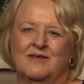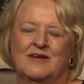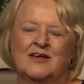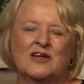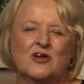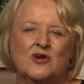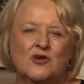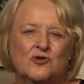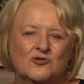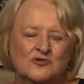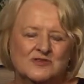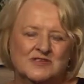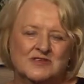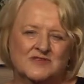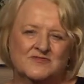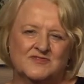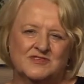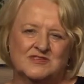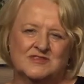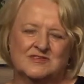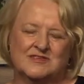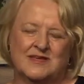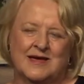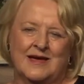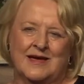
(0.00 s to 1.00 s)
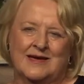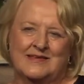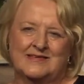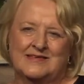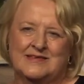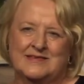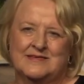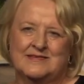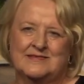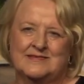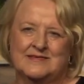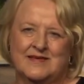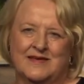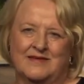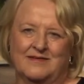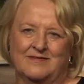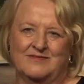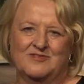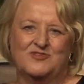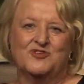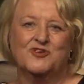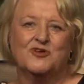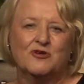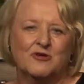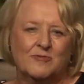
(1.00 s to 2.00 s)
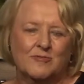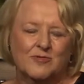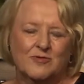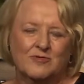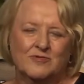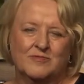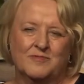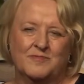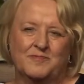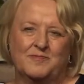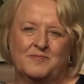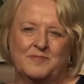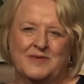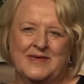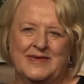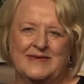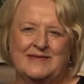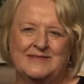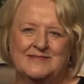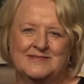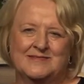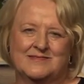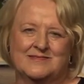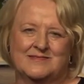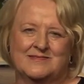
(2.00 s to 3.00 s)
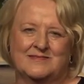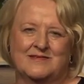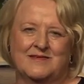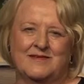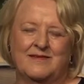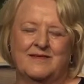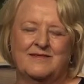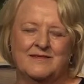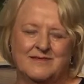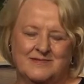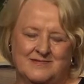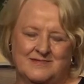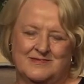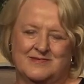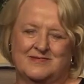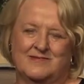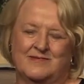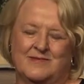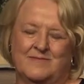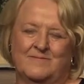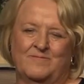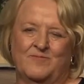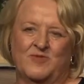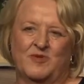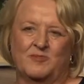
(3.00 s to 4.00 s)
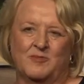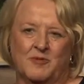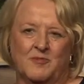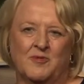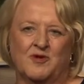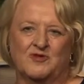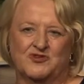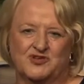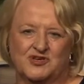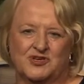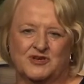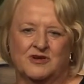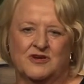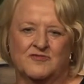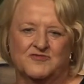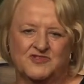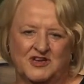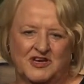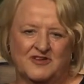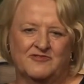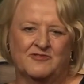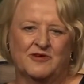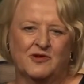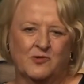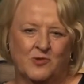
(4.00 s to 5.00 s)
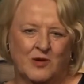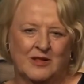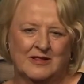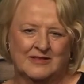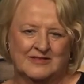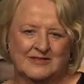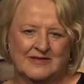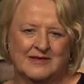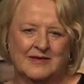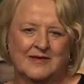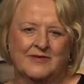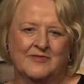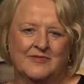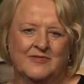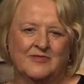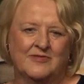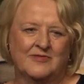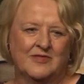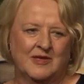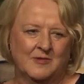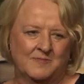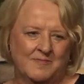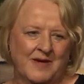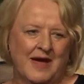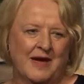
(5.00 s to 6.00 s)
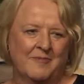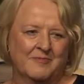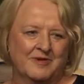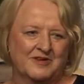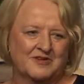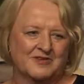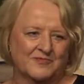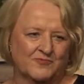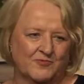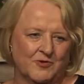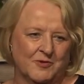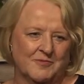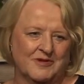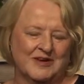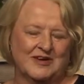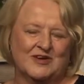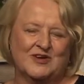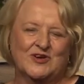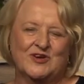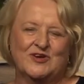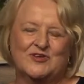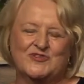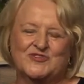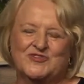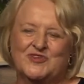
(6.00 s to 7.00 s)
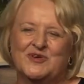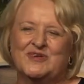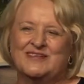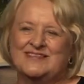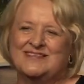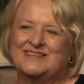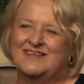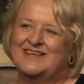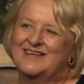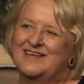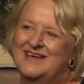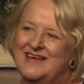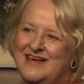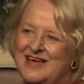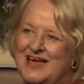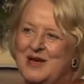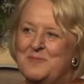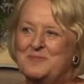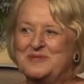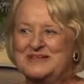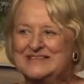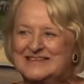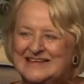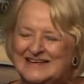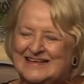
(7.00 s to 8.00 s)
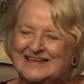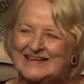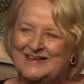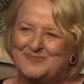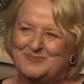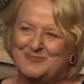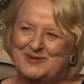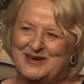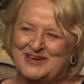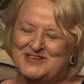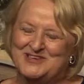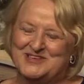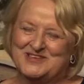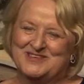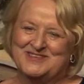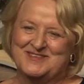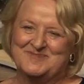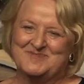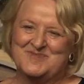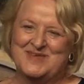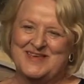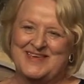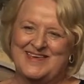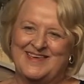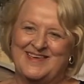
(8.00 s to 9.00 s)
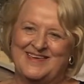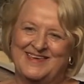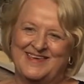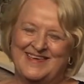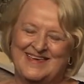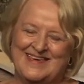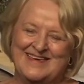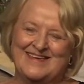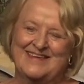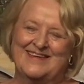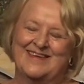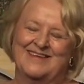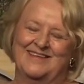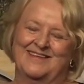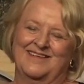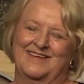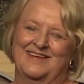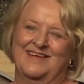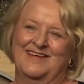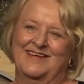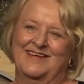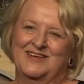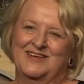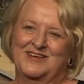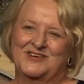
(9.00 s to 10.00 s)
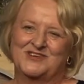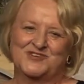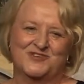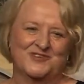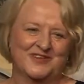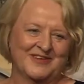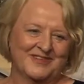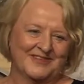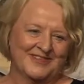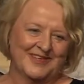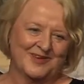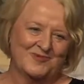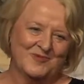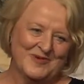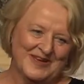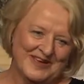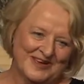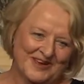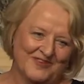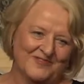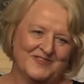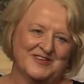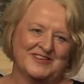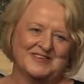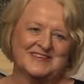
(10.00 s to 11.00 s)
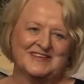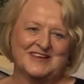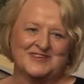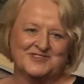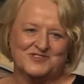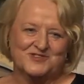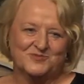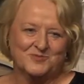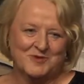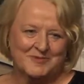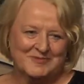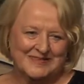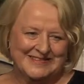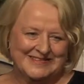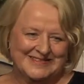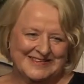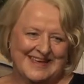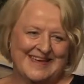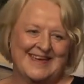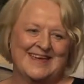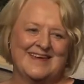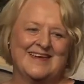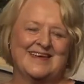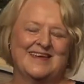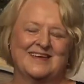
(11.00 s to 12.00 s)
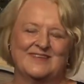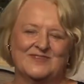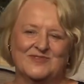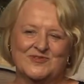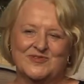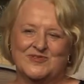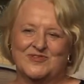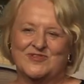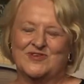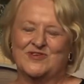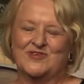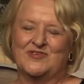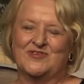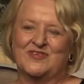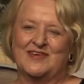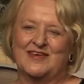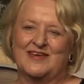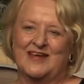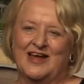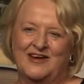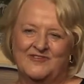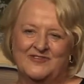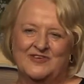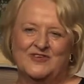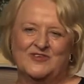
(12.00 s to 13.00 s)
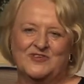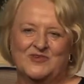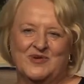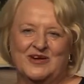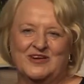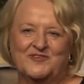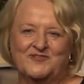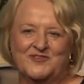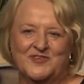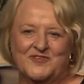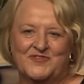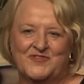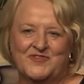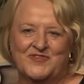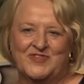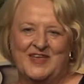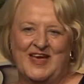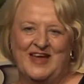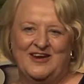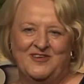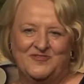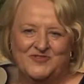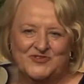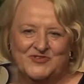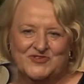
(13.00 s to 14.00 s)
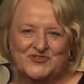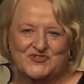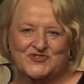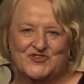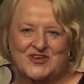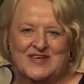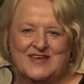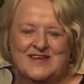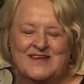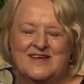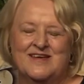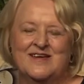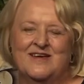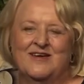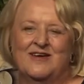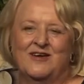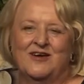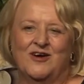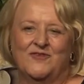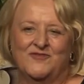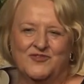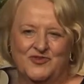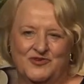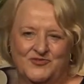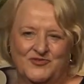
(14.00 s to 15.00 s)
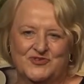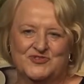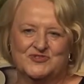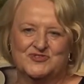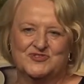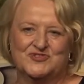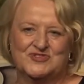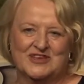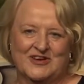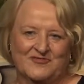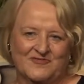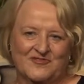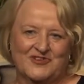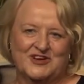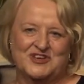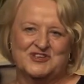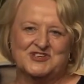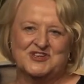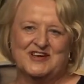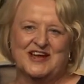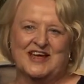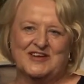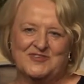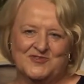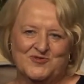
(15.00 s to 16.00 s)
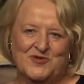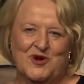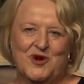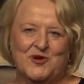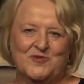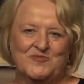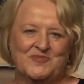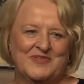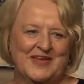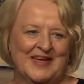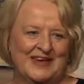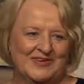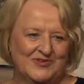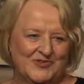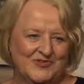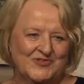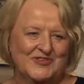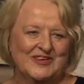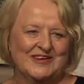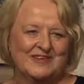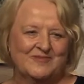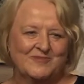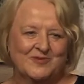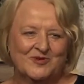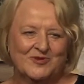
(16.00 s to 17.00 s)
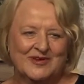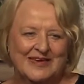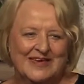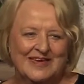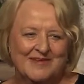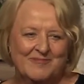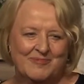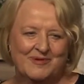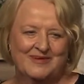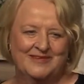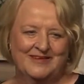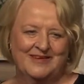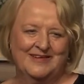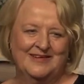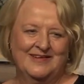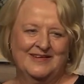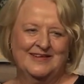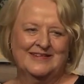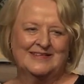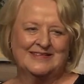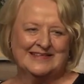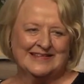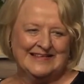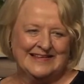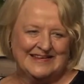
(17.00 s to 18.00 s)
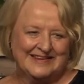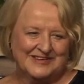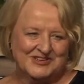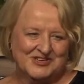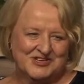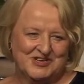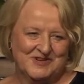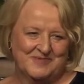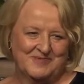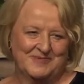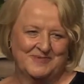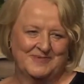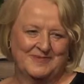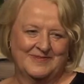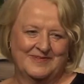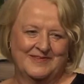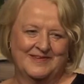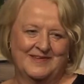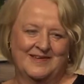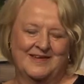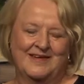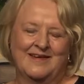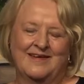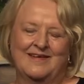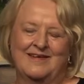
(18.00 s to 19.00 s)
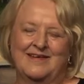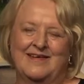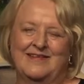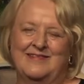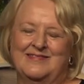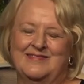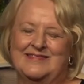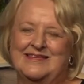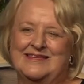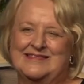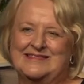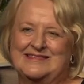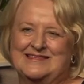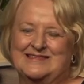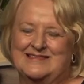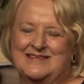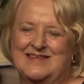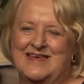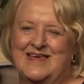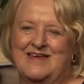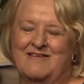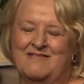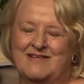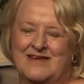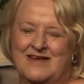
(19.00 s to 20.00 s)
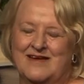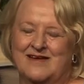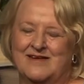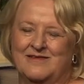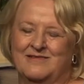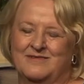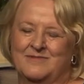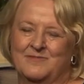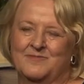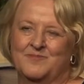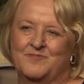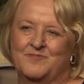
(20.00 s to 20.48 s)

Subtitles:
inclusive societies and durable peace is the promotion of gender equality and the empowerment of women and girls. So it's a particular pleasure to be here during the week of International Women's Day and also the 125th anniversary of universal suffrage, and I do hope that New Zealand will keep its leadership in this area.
------------------------------------------------
### What you have to do
When you reach the line with "(11.00 s to 12.00 s)" in the records above, begin repeating the lines exactly, and stop after the line with "(20.00 s to 20.48 s)". Skip all pictures.

### Result for this task
(11.00 s to 12.00 s)
(12.00 s to 13.00 s)
(13.00 s to 14.00 s)
(14.00 s to 15.00 s)
(15.00 s to 16.00 s)
(16.00 s to 17.00 s)
(17.00 s to 18.00 s)
(18.00 s to 19.00 s)
(19.00 s to 20.00 s)
(20.00 s to 20.48 s)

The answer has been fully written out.